In 1956, a group of computer scientists proposed that computers could be programmed to think and reason, “that every aspect of learning or any other feature of intelligence [could], in principle, be so precisely described that a machine [could] be made to simulate it.”7 They described this principle as “artificial intelligence.”7 Simply put, AI is a field focused on automating intellectual tasks normally performed by humans, and ML and DL are specific methods of achieving this goal. That is, they are within the realm of AI (Fig. 1). However, AI includes approaches that do not involve any form of “learning.” For instance, the subfield known as symbolic AI focuses on hardcoding (i.e., explicitly writing) rules for every possible scenario in a particular domain of interest. These rules, written by humans, come from a priori knowledge of the particular subject and task to be completed. For example, if one were to program an algorithm to modulate room temperature of an office, he or she likely already know what temperatures are comfortable for humans to work in and would program the room to cool if temperatures rise above a specific threshold and heat if they drop below a lower threshold. Although symbolic AI is proficient at solving clearly defined logical problems, it often fails for tasks that require higher-level pattern recognition, such as speech recognition or image classification. These more complicated tasks are where ML and DL methods perform well. This review summarizes machine learning and deep learning methodology for the audience without an extensive technical computer programming background.
Methods
We conducted a literature search in PubMed for articles that were pertinent to leading artificial intelligence methods being utilized in medical research. Selection of articles was at the sole discretion of the authors. The goal of our literature search was to provide the nontechnical readers a layman's explanation of the machine learning methods being used in medicine today.
Results
We found 33 articles that were pertinent to the main AI methods being used in medicine today.
Discussion
Introduction to Machine Learning
ML is a field that focuses on the learning aspect of AI by developing algorithms that best represent a set of data. In contrast to classical programming (Fig. 2A), in which an algorithm can be explicitly coded using known features, ML uses subsets of data to generate an algorithm that may use novel or different combinations of features and weights than can be derived from first principles (Fig. 2B).8,9 In ML, there are four commonly used learning methods, each useful for solving different tasks: supervised, unsupervised, semisupervised, and reinforcement learning.8–10 To better understand these methods, they will be defined via an example of a hypothetical real estate company that specializes in predicting housing prices and features associated with those houses.
Supervised Learning
Suppose the real estate company would like to predict the price of a house based on specific features of the house. To begin, the company would first gather a dataset that contains many instances.8,9,11 Each instance represents a singular observation of a house and associated features.

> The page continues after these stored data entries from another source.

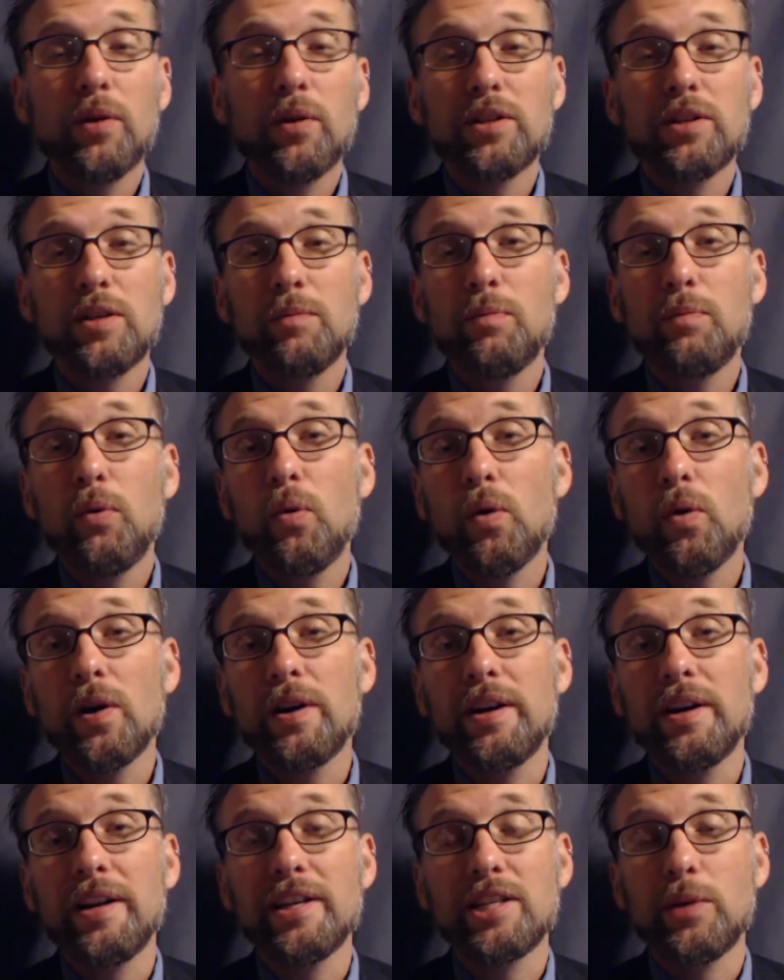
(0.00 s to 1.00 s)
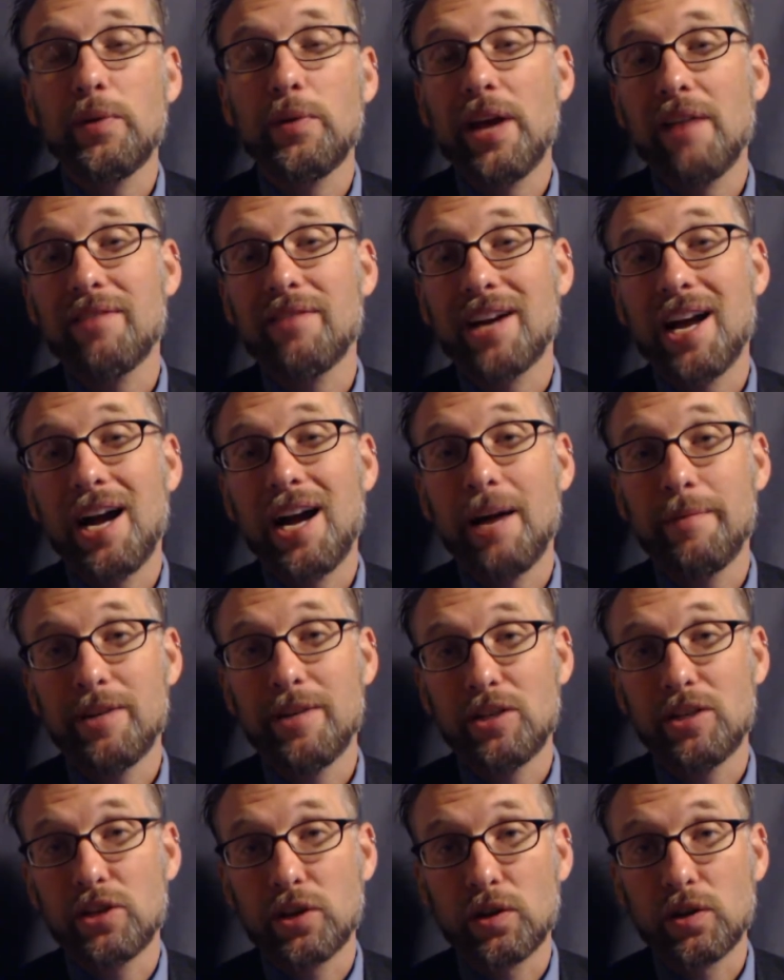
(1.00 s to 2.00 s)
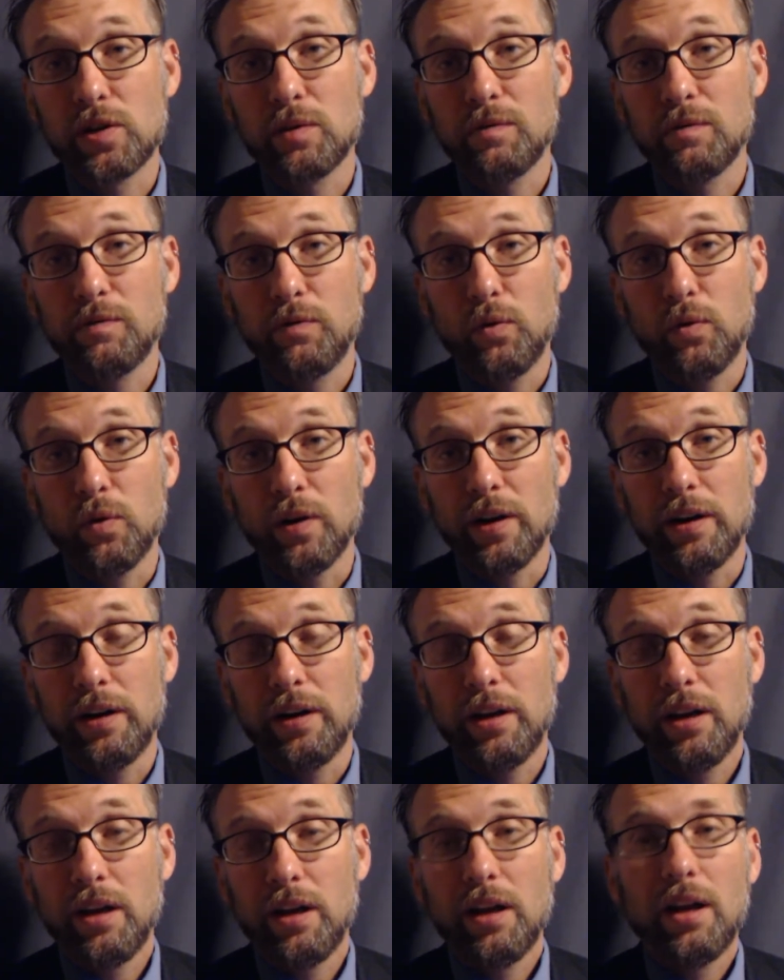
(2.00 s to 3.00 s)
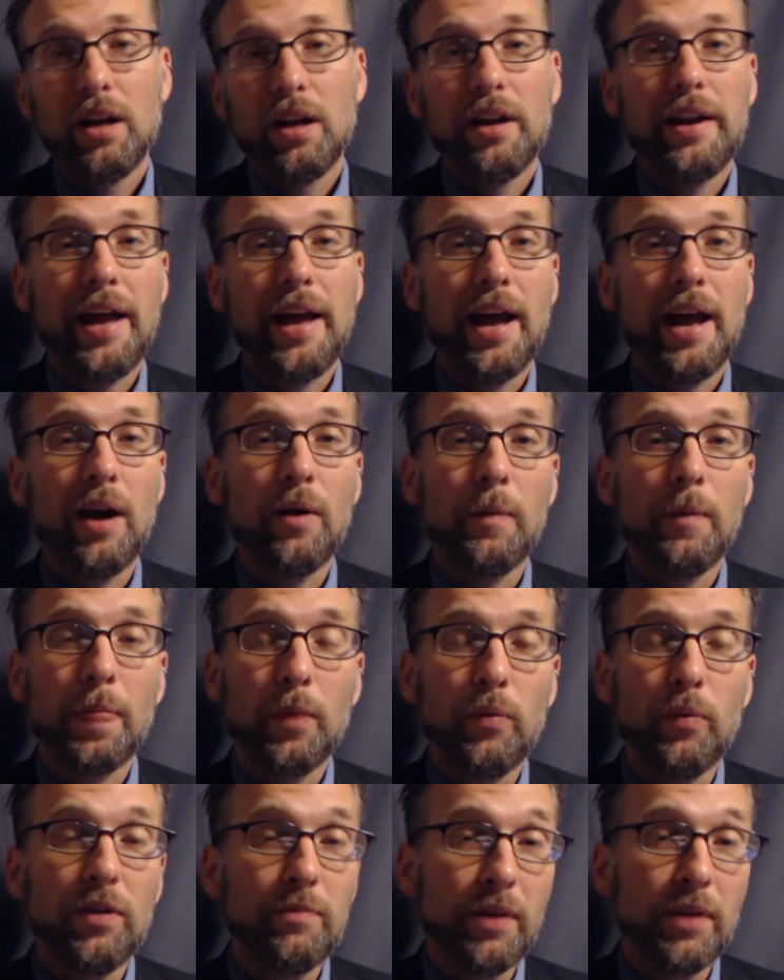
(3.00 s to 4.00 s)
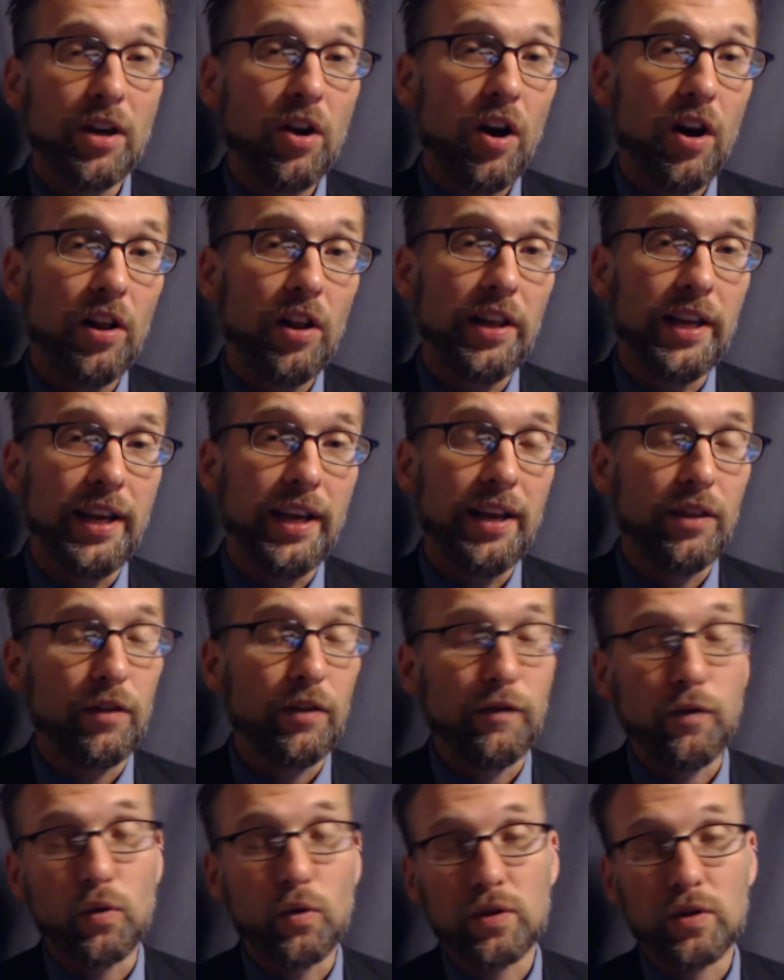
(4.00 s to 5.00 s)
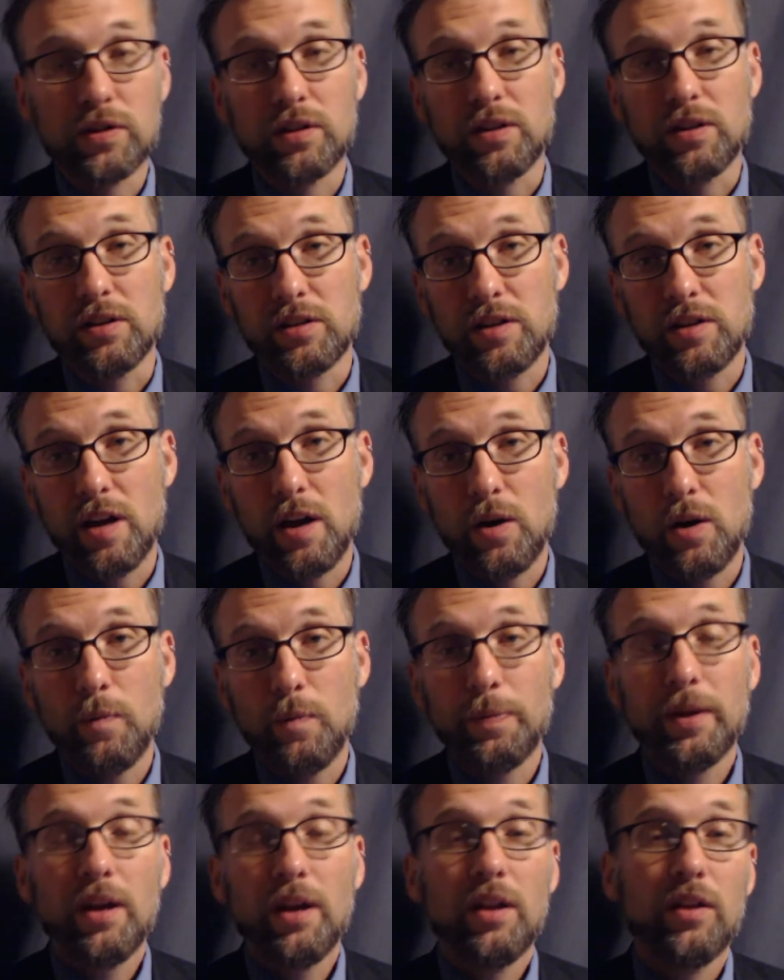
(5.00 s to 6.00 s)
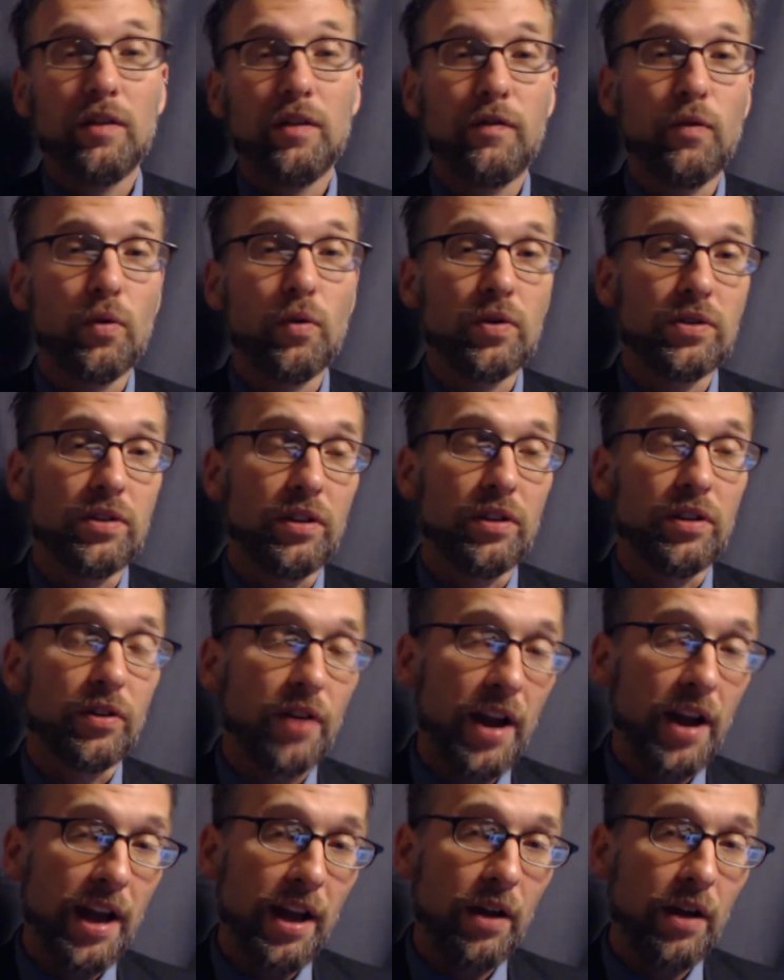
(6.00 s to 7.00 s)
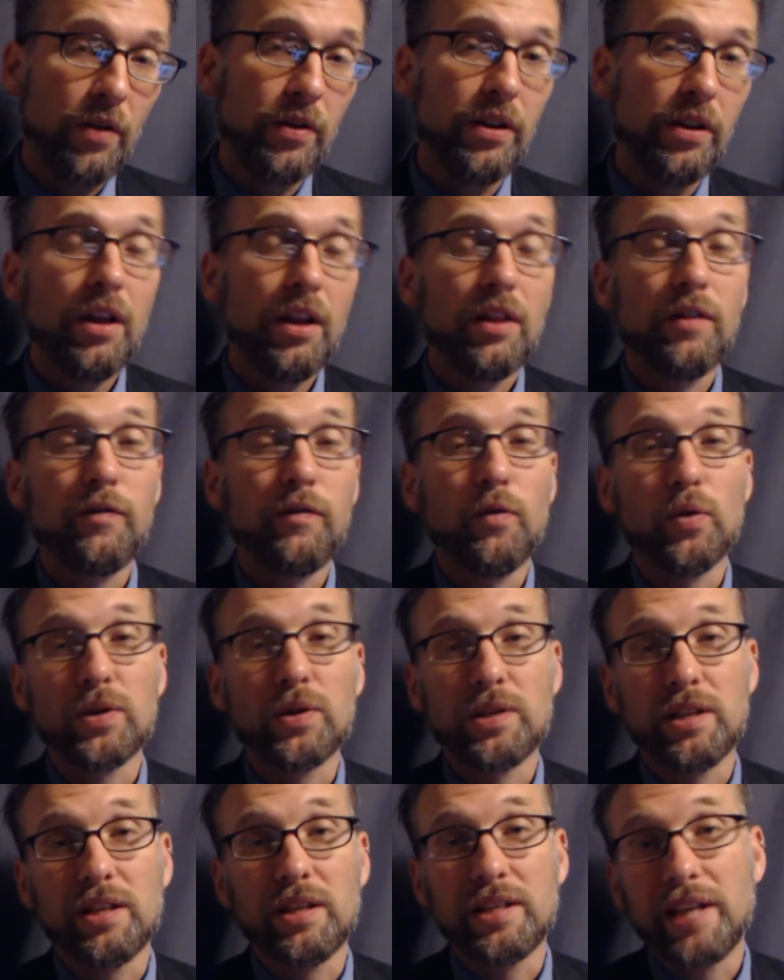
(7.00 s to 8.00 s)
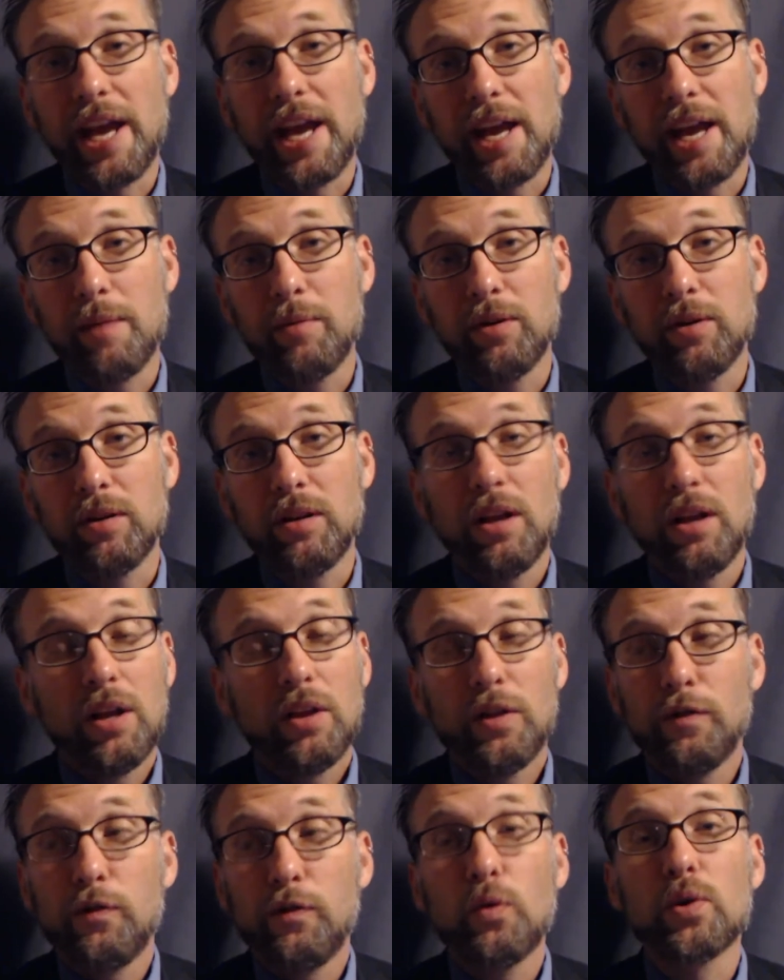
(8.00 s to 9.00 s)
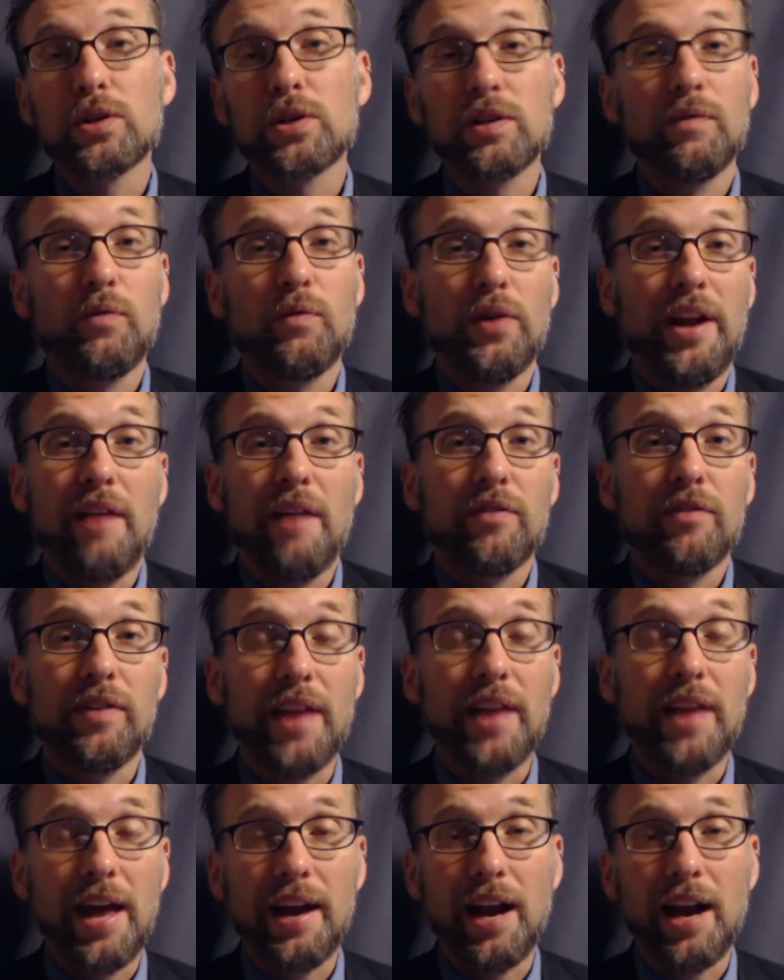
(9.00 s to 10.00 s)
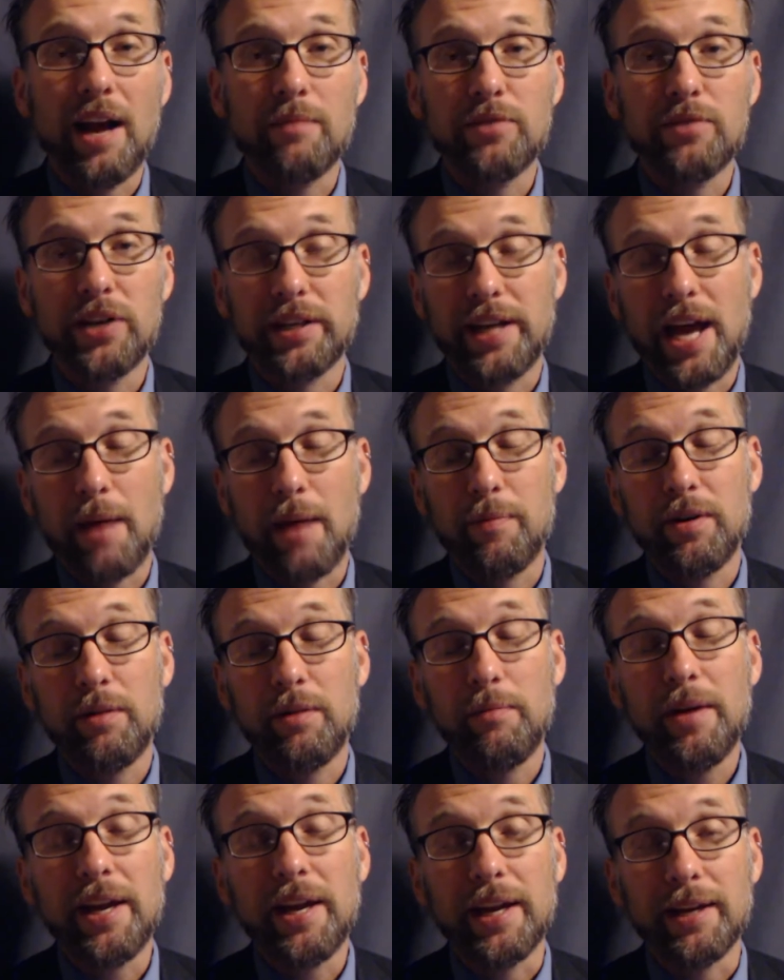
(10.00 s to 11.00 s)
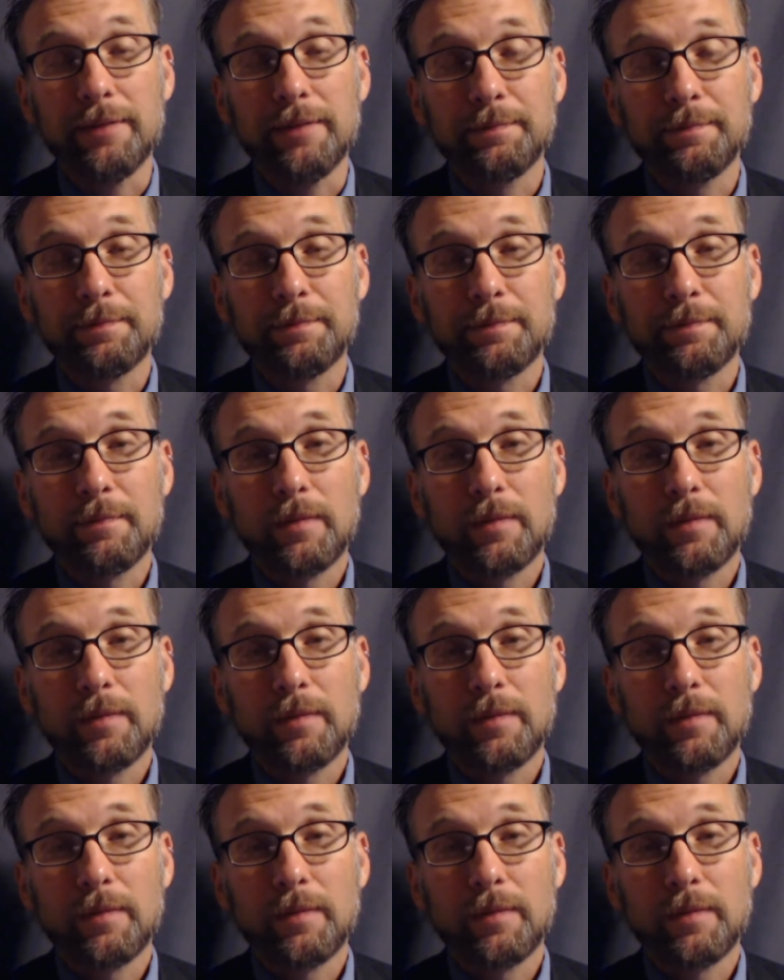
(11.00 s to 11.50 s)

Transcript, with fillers: And what's important is that we have a common term for it. Now, we've been calling it the force of the snow, the force of the ground, the force of the table, the force of whatever that object happened to be.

Features are the recorded properties of a house that might be useful for predicting prices (e.g., total square-footage, number of floors, the presence of a yard).8,9,11 The target is the feature to be predicted, in this case the housing price.8,9,11 Datasets are generally split into training, validation, and testing datasets (models will always perform optimally on the data they are trained on).8,9 Supervised learning uses patterns in the training dataset to map features to the target so that an algorithm can make housing price predictions on future datasets. This approach is supervised because the model infers an algorithm from feature-target pairs and is informed, by the target, whether it has predicted correctly.8–10 That is, features, x, are mapped to the target, Y, by learning the mapping function, f, so that future housing prices may be approximated using the algorithm Y = f(x). The performance of the algorithm is evaluated on the test dataset, data that the algorithm has never seen before.8,9 The basic steps of supervised machine learning are (1) acquire a dataset and split it into separate training, validation, and test datasets; (2) use the training and validation datasets to inform a model of the relationship between features and target; and (3) evaluate the model via the test dataset to determine how well it predicts housing prices for unseen instances. In each iteration, the performance of the algorithm on the training data is compared with the performance on the validation dataset. In this way, the algorithm is tuned by the validation set. Insofar as the validation set may differ from the test set, the performance of the algorithm may or may not generalize. This concept will be discussed further in the section on performance evaluation.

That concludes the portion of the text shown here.